Material for this task:
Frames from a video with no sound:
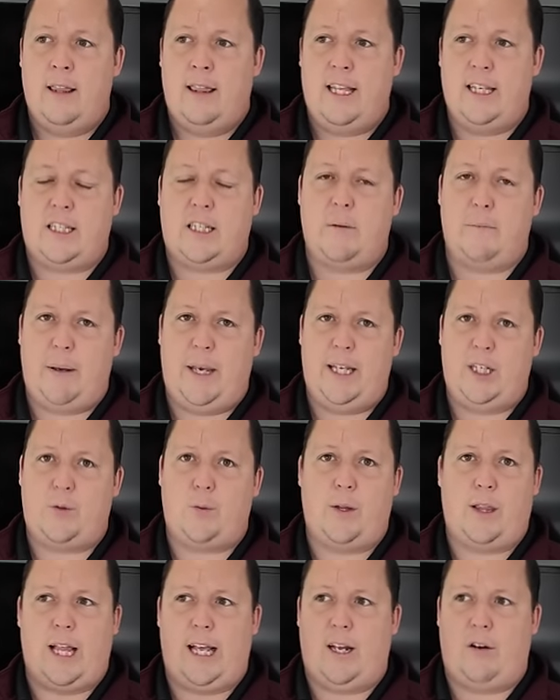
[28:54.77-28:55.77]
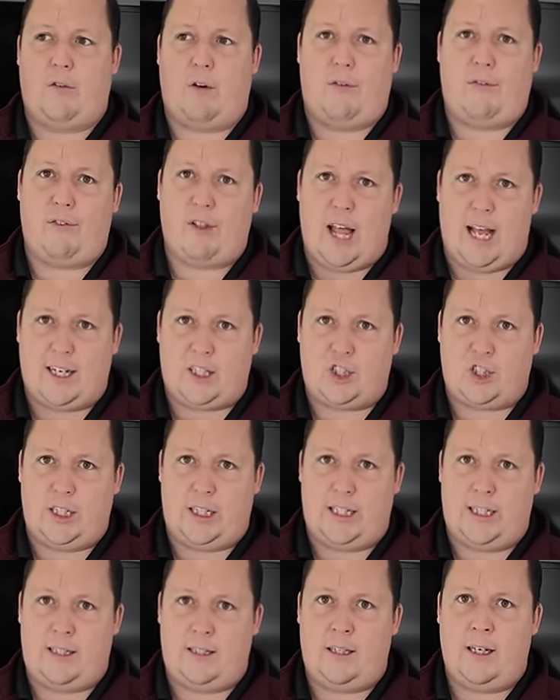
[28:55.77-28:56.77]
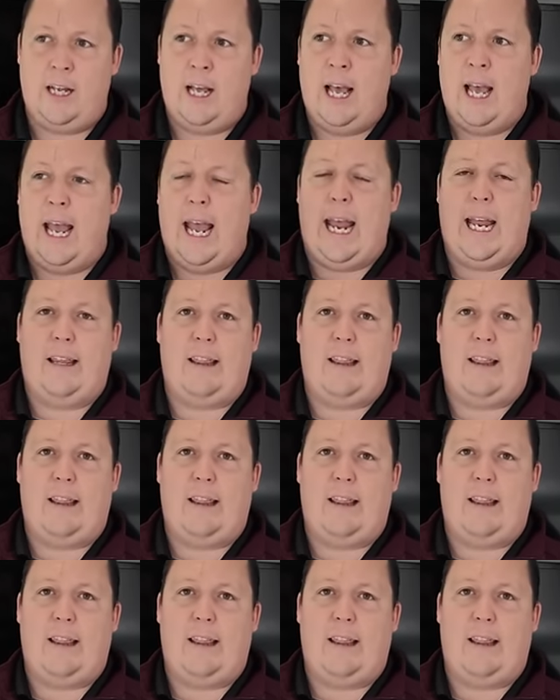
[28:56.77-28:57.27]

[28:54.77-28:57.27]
This competes with like a reflection. Correct.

What you should do:
With the pictures left out, transcribe the material exactly.

Exercise solution:
Frames from a video with no sound:
[28:54.77-28:55.77]
[28:55.77-28:56.77]
[28:56.77-28:57.27]

[28:54.77-28:57.27]
This competes with like a reflection. Correct.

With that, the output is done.